2.      Tame’s speech inspired another young woman to go public with claims of having been raped. At the time of the alleged rape, Brittany Higgins had been a staffer employed by the Minister for Defence, Linda Reynolds. The rape was allegedly by another of Reynolds’s staffers and took place late at night in Reynolds’s parliamentary office. Higgins claimed that she had been told that she would have to choose between complaining to the police and keeping her job. That was two years ago. The Minister tearfully denied, in Parliament, that she had not supported Higgins, and then went on medical leave. In the first week of her leave, another staffer leaked to the press the claim that, in relation to the lack of support issue, Reynolds had called Higgins a “lying cow” in front of others in her office. She has had to publicly apologise to Higgins and make an out-of-court financial settlement of a pending defamation case brought on by Higgins.

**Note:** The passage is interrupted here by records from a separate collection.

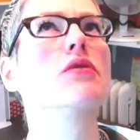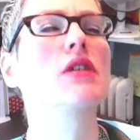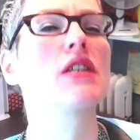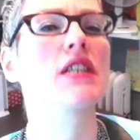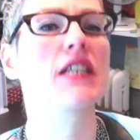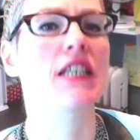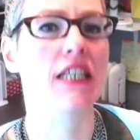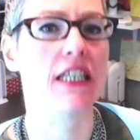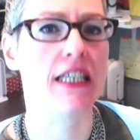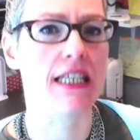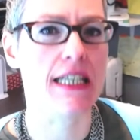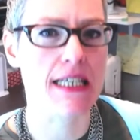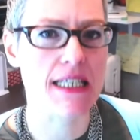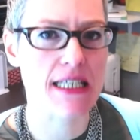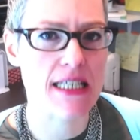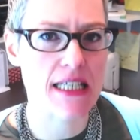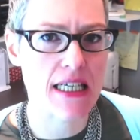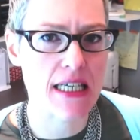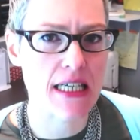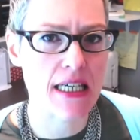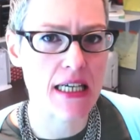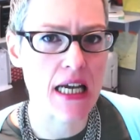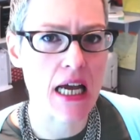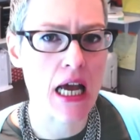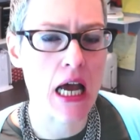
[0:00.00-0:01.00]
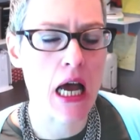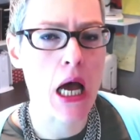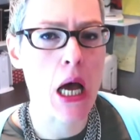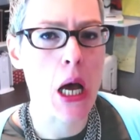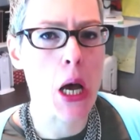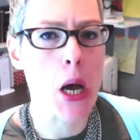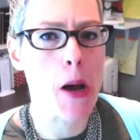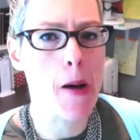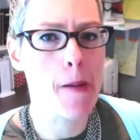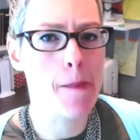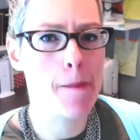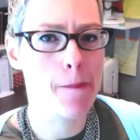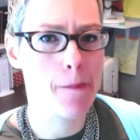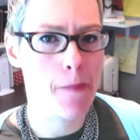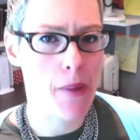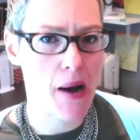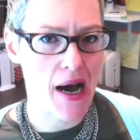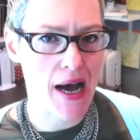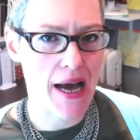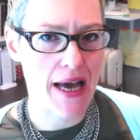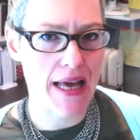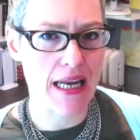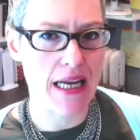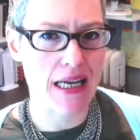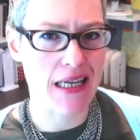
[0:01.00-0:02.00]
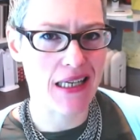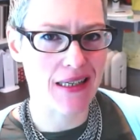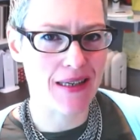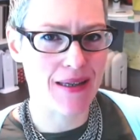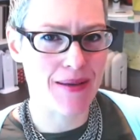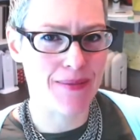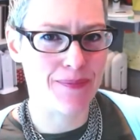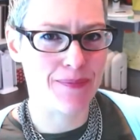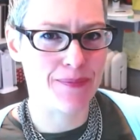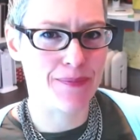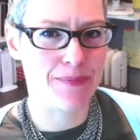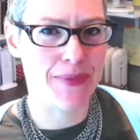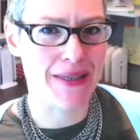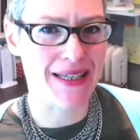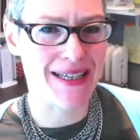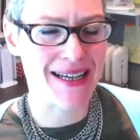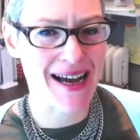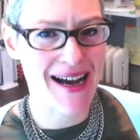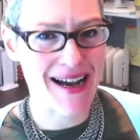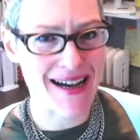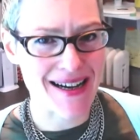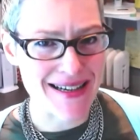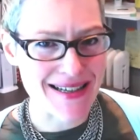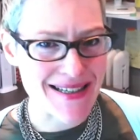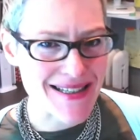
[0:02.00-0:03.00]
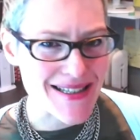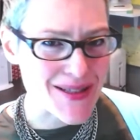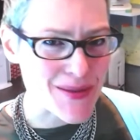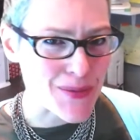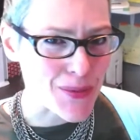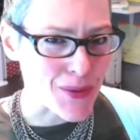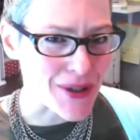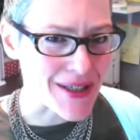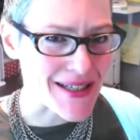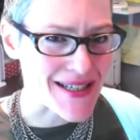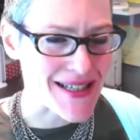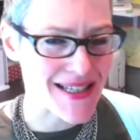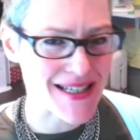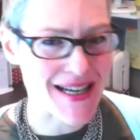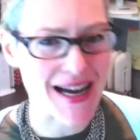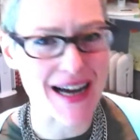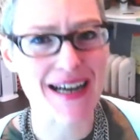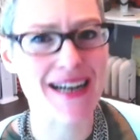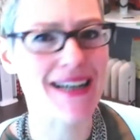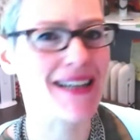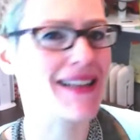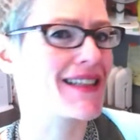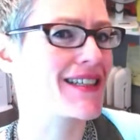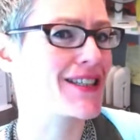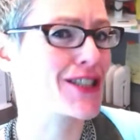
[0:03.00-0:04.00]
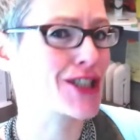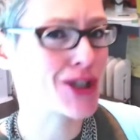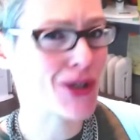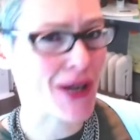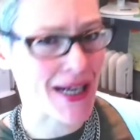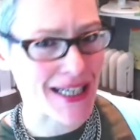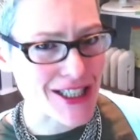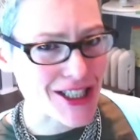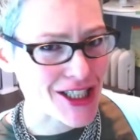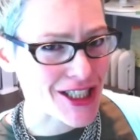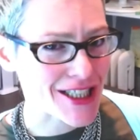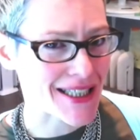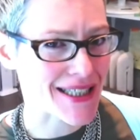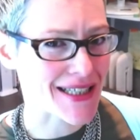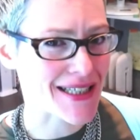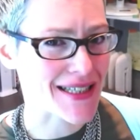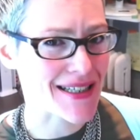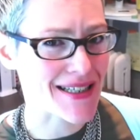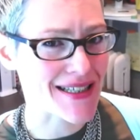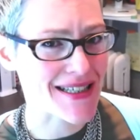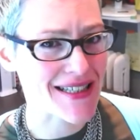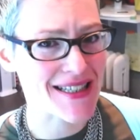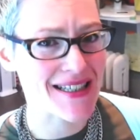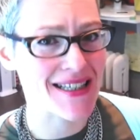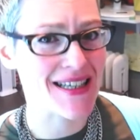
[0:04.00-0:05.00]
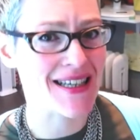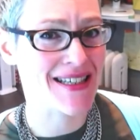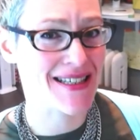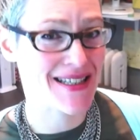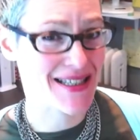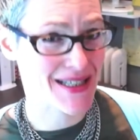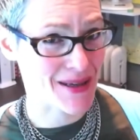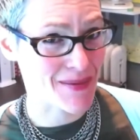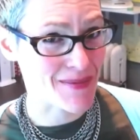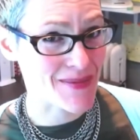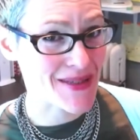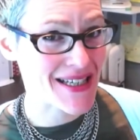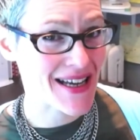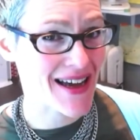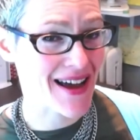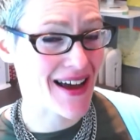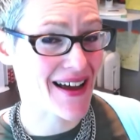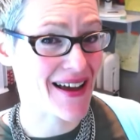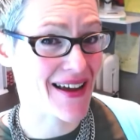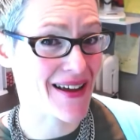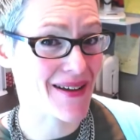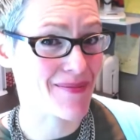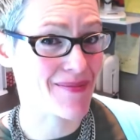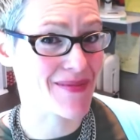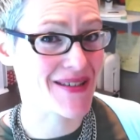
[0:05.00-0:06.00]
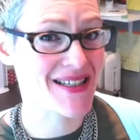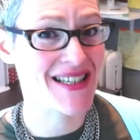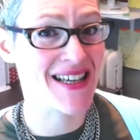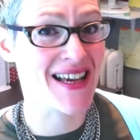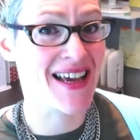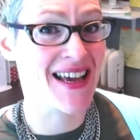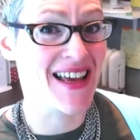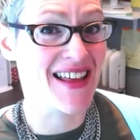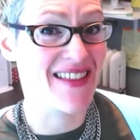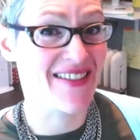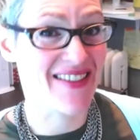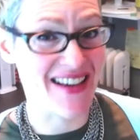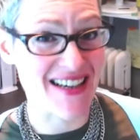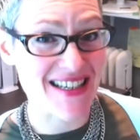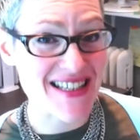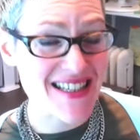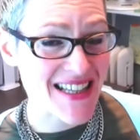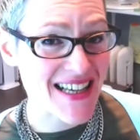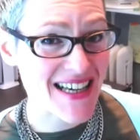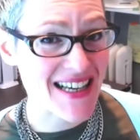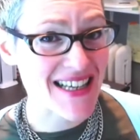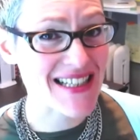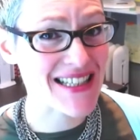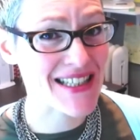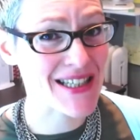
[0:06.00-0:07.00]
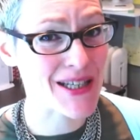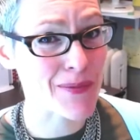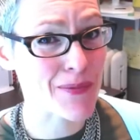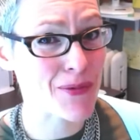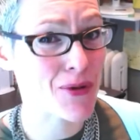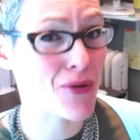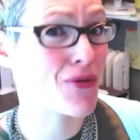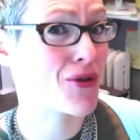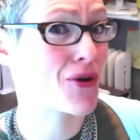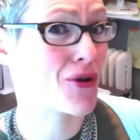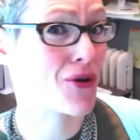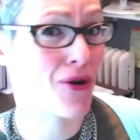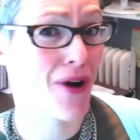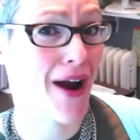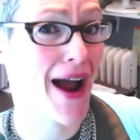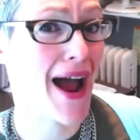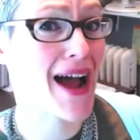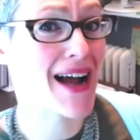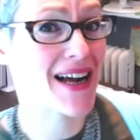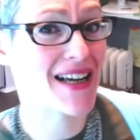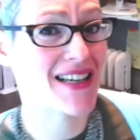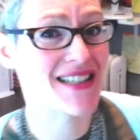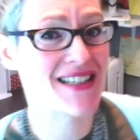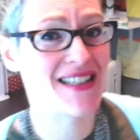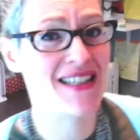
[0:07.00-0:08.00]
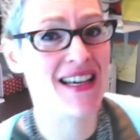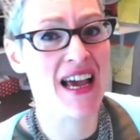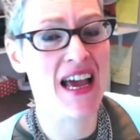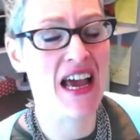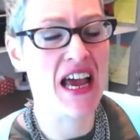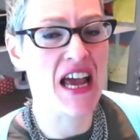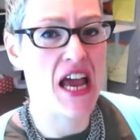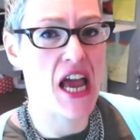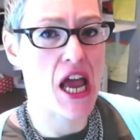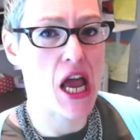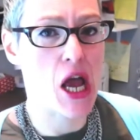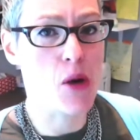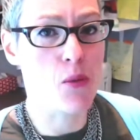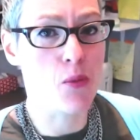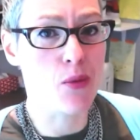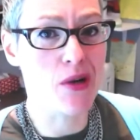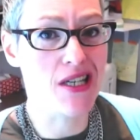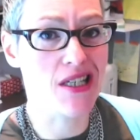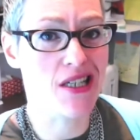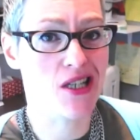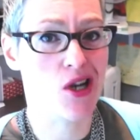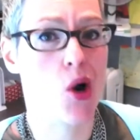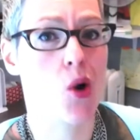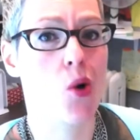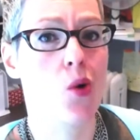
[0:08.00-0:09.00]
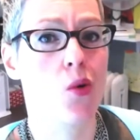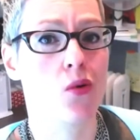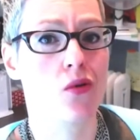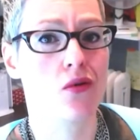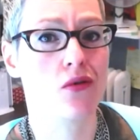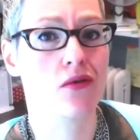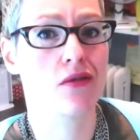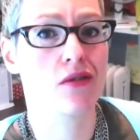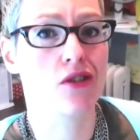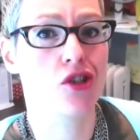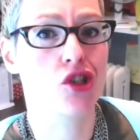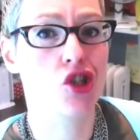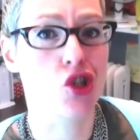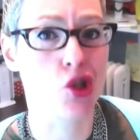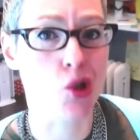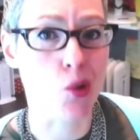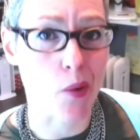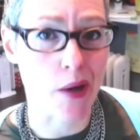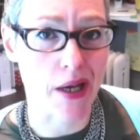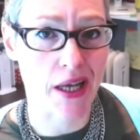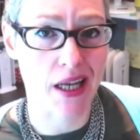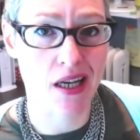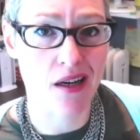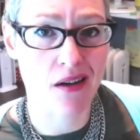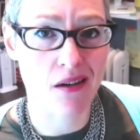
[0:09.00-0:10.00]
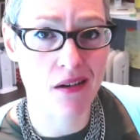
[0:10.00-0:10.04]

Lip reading: easy, but because we're stuck in the trenches, sometimes these things slip through the cracks and we don't do it.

3.      Whilst the government was trying to contain the damage of the Higgins allegations, a 32-page letter was sent to the Prime Minister and his Attorney-General, Christian Porter, by friends of a woman who had claimed to have been raped by Porter in 1988 when they were both teenagers and members of an Australian Schools Debating Team. The letter was a copy of a statement she had made to her solicitor detailing the rape. She had been to the police in 2020 and made a complaint about Porter, but in the middle of the year had withdrawn the complaint, committing suicide a day later. The police closed the case following her death, saying there was no admissible evidence and no chance of a prosecution.  Porter had been the subject of a November 2020 TV report which cited evidence of his misogyny and crude sexism during his university days. It further alleged that, although married, Porter had kissed and cuddled a colleague's political staffer in a public setting, a nightclub. He had been reprimanded by then PM Malcolm Turnbull early in 2018. Turnbull followed up by announcing what came to be called a “bonk ban”, prohibiting Ministers, whether married or single, from having sexual relationships with members of staff. Porter has strenuously denied the rape allegation, and has been strongly backed by current PM Morrison on the grounds of a presumption of innocence.  Porter is, like Reynolds, currently on medical leave.

This is necessarily a lengthy background as to why women are marching today despite not having done so on March 8. We will be participating in and leafletting rallies today.